People say that life is short. Well, short is a relative term. If we’re comparing modern day life spans to that of Methuselah, then I guess I can agree that life is short. No matter how long our time on Earth may be, we need to use it wisely. For that reason and for the purpose of growth, I’ve identified 12 things I can no longer afford. If you’re honest with yourself, you’ll find that you can’t afford them either.
12 Things I Can No Longer Afford
- The luxury of a negative thought – We hear so many encouraging words throughout the day. They go in one ear and out the other — motivating us as we move about our day. One negative thought can upset that tenuous balance we struggle to maintain. Negative thoughts and negative people leave us feeling drained. You can’t afford to feel this way.
- Missing play dates – Unless you’re fighting the plague or there’s a Friends marathon on TV, don’t miss your play dates. Laughter is good medicine. It might even cure the plague. You can’t afford to miss a chance to fellowship with your real friends.
- Going to work early – I wake up early every day, but that doesn’t mean that I need to get to work early. I used to think I could get ahead if I went in early. I accomplish as much now as I did back then. Besides, if I start going to work early, I’d have to give up part of my morning routine. I’m not willing to part with prayer time, bible study, and writing. I can’t afford to lose my way or my soul.
- Leaving work late – Sometimes I have to work late. There’s just no way around it. Most days I can leave at a decent hour — giving me time to exercise a little, cook dinner, and spend time with my husband. I can’t afford to upset this balance either.
- Staying up past my bedtime – For the past four years, I have averaged six hours of sleep each night. That’s ridiculous! You’re probably wondering how on Earth am I able to maintain my effervescent personality and witty disposition on a mere six hours. God only knows. Since Thanksgiving, I’ve been turning in an hour early, and I feel the difference. I can’t afford to rob you any longer.
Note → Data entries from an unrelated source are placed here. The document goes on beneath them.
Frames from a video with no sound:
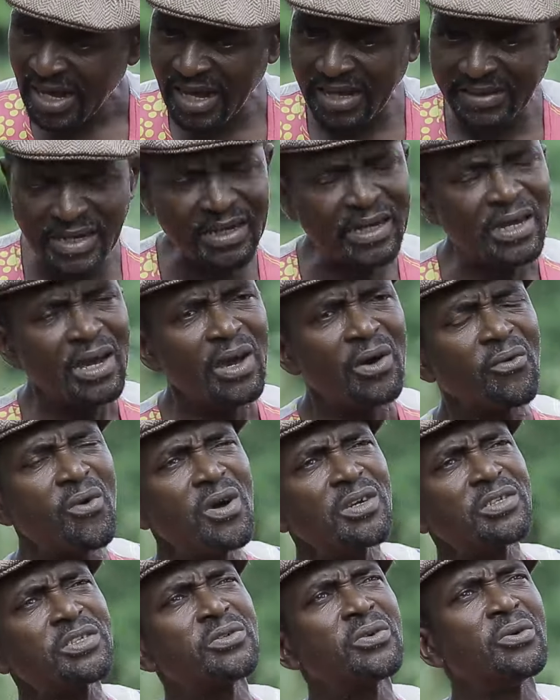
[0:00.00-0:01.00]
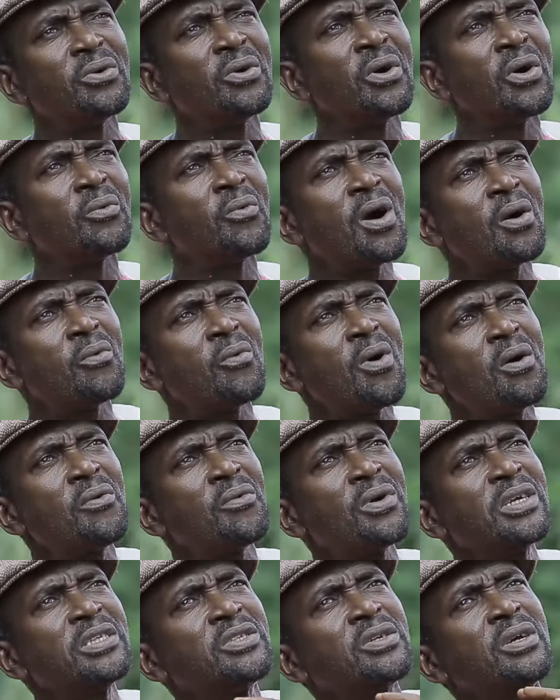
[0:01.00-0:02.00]
I think what
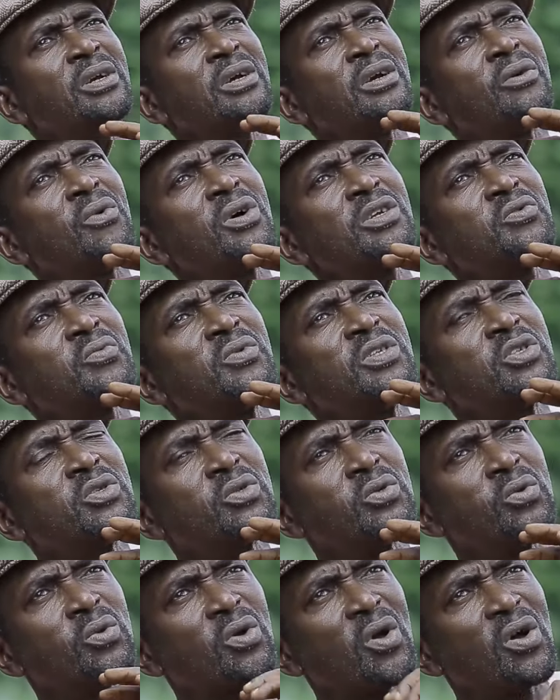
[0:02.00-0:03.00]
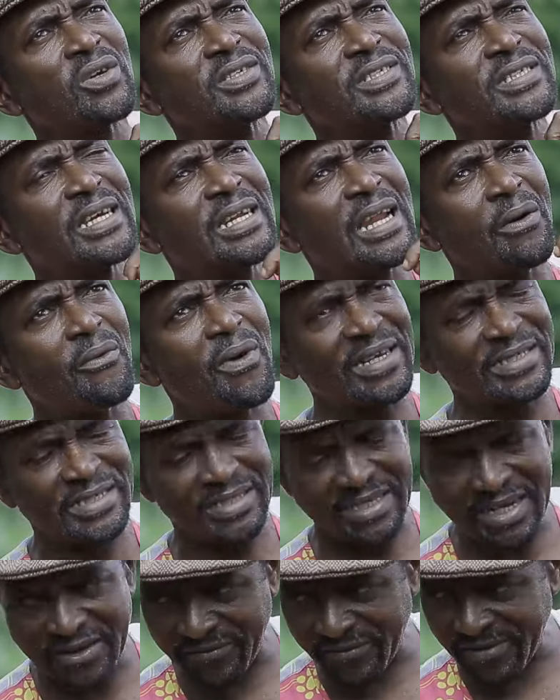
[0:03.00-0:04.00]
we should concern
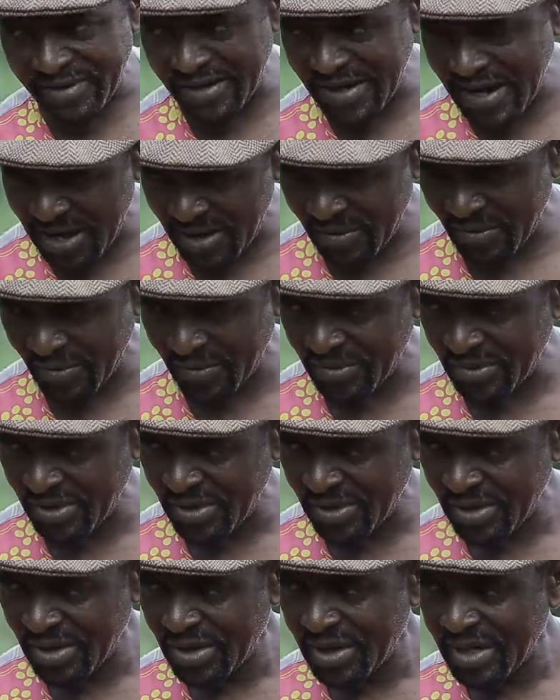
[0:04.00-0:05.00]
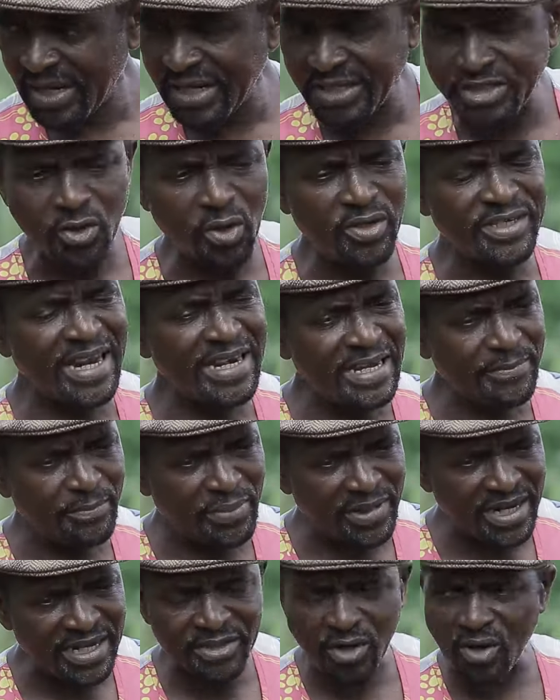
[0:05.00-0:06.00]
ourselves now is to
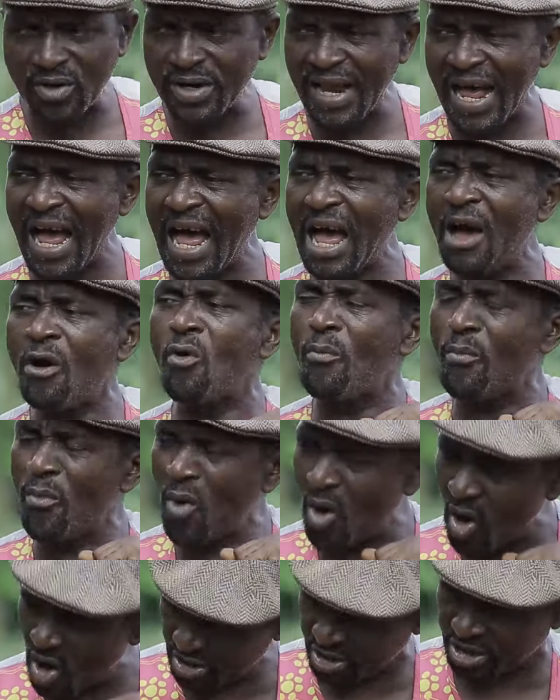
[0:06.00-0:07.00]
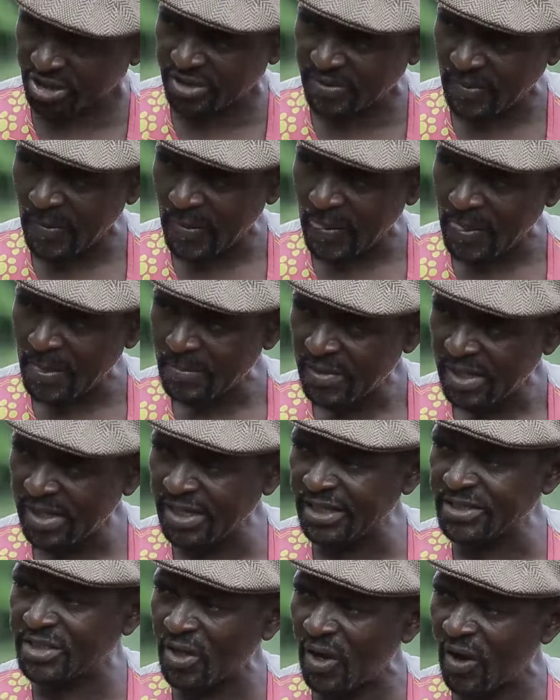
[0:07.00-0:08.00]
deliberate on how much
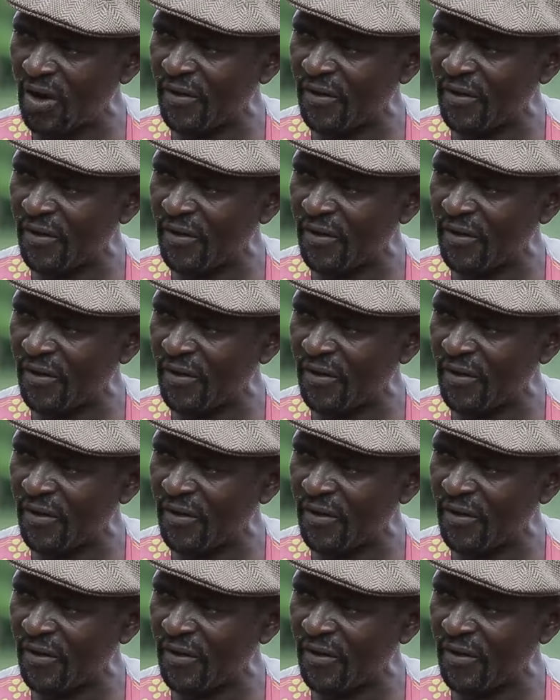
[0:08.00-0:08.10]
each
- Missing my massage appointments – This is getting out of hand. I canceled an appointment a few hours before my appointment, and the company charged me for half of the service. I didn’t want to miss this treat, but I think I had the plague that day. I can’t afford to spread that around, and I can’t afford to waste money either.
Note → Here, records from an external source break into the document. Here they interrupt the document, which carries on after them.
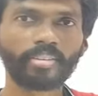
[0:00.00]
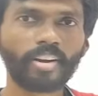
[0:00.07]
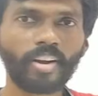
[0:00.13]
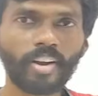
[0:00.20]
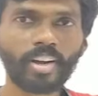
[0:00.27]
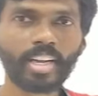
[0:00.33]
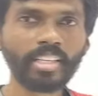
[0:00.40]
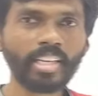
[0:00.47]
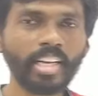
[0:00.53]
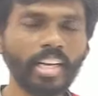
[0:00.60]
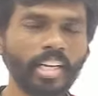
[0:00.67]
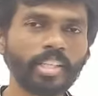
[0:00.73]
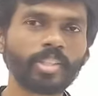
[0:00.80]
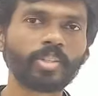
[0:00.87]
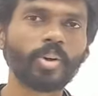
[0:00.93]
Alright,
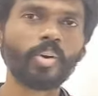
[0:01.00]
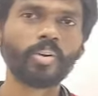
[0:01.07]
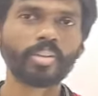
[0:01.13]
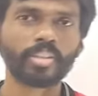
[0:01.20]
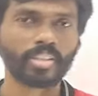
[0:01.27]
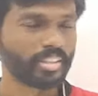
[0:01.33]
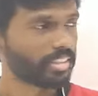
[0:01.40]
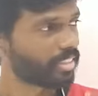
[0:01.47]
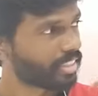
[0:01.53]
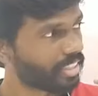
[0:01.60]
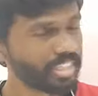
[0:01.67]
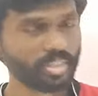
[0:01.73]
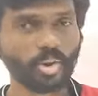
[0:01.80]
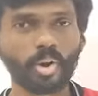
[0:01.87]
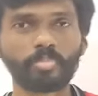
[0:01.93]
so
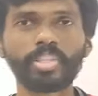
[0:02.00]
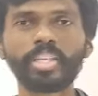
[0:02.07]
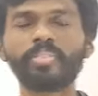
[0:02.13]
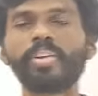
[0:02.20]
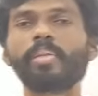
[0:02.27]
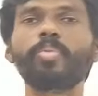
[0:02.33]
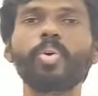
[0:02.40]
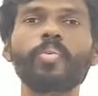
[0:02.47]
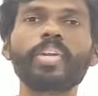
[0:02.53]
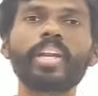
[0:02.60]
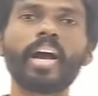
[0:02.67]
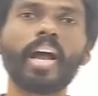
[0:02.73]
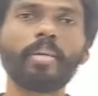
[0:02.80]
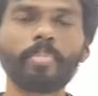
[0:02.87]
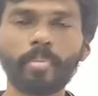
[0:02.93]
this object will move in a
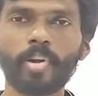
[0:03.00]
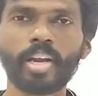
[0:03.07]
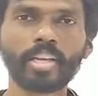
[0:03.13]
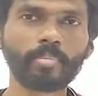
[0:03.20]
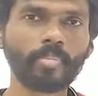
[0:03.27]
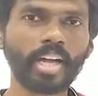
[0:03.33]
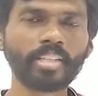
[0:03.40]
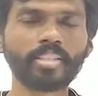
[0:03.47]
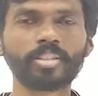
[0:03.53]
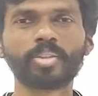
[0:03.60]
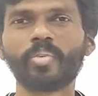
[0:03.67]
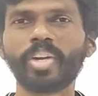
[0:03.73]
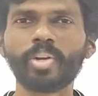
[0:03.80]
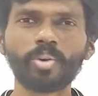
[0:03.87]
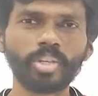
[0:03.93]
hyperbolic path, so
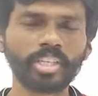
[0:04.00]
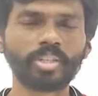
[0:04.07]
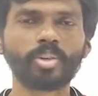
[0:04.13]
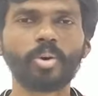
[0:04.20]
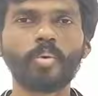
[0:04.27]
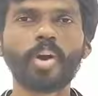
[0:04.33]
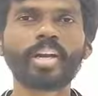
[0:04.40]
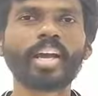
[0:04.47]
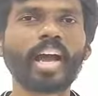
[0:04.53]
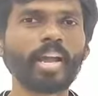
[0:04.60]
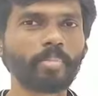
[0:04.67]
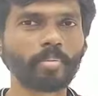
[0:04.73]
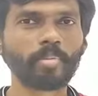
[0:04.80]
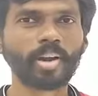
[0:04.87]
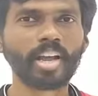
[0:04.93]
we don't need to know what a
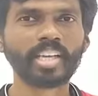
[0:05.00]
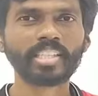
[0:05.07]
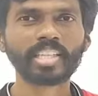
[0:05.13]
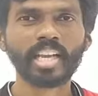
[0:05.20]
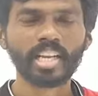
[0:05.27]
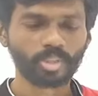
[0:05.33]
hyperbola is.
- Eating junk – Believe it or not, I’m not a healthy eater. I love veggies, and I eat a few servings per week, but I could do so much better. Packing leftovers for lunch is so much better than the number four with extra turkey, no mayo, extra sauce, cut in half from Jimmy John’s. I can’t afford to ingest foods that don’t fuel me properly (just in case life is actually long).
- Being nosey – Eavesdropping or “ear hustling” can lead you down a road you hadn’t intended to travel. I stay in my lane and mind my business. Besides, I like my nose exactly where it is — perfectly aligned in the middle of my face. I can’t afford to have it knocked out of joint because I stuck it where it didn’t belong.
- Doing what I’ve always done – It’s a fact that what you reap is what you sow. If I plant pumpkin seeds, I should expect to get pumpkins — not turnips. If I sow into a particular ministry, I should expect to see it prosper. I’m setting goals and taking action. I can’t afford to sit on the sidelines.
- Fixing what’s broken – This year has taught me that I’m not equipped to fix everything. My desire to help sometimes leads to a level of zeal that I can’t sustain. I realize now that sometimes I’m needed merely to assist. I can’t afford to be the MVP at all times.
- Breaking promises – I don’t break many promises because I don’t commit to a lot. Knowing what I’m able and willing to do is key. Let your yay be yay and your nay be nay. I can’t afford anything more.
- Having regrets – Everything we experience is meant to teach us something. Having an attitude of gratitude for all of life’s lessons is the way to go. Regretting things leads to perseverating about them, and this results in wasted time and energy. If life is really short, I can’t afford to waste my time.
Like everyone else, I’m a work in progress. I take a few baby steps in the right direction each day, but I sometimes take a giant step without saying “Mother, may I,” and I end up right where I started. If you want to have an epic journey, draw close to God. You can’t afford not to. He’s the only one who knows where you’re going.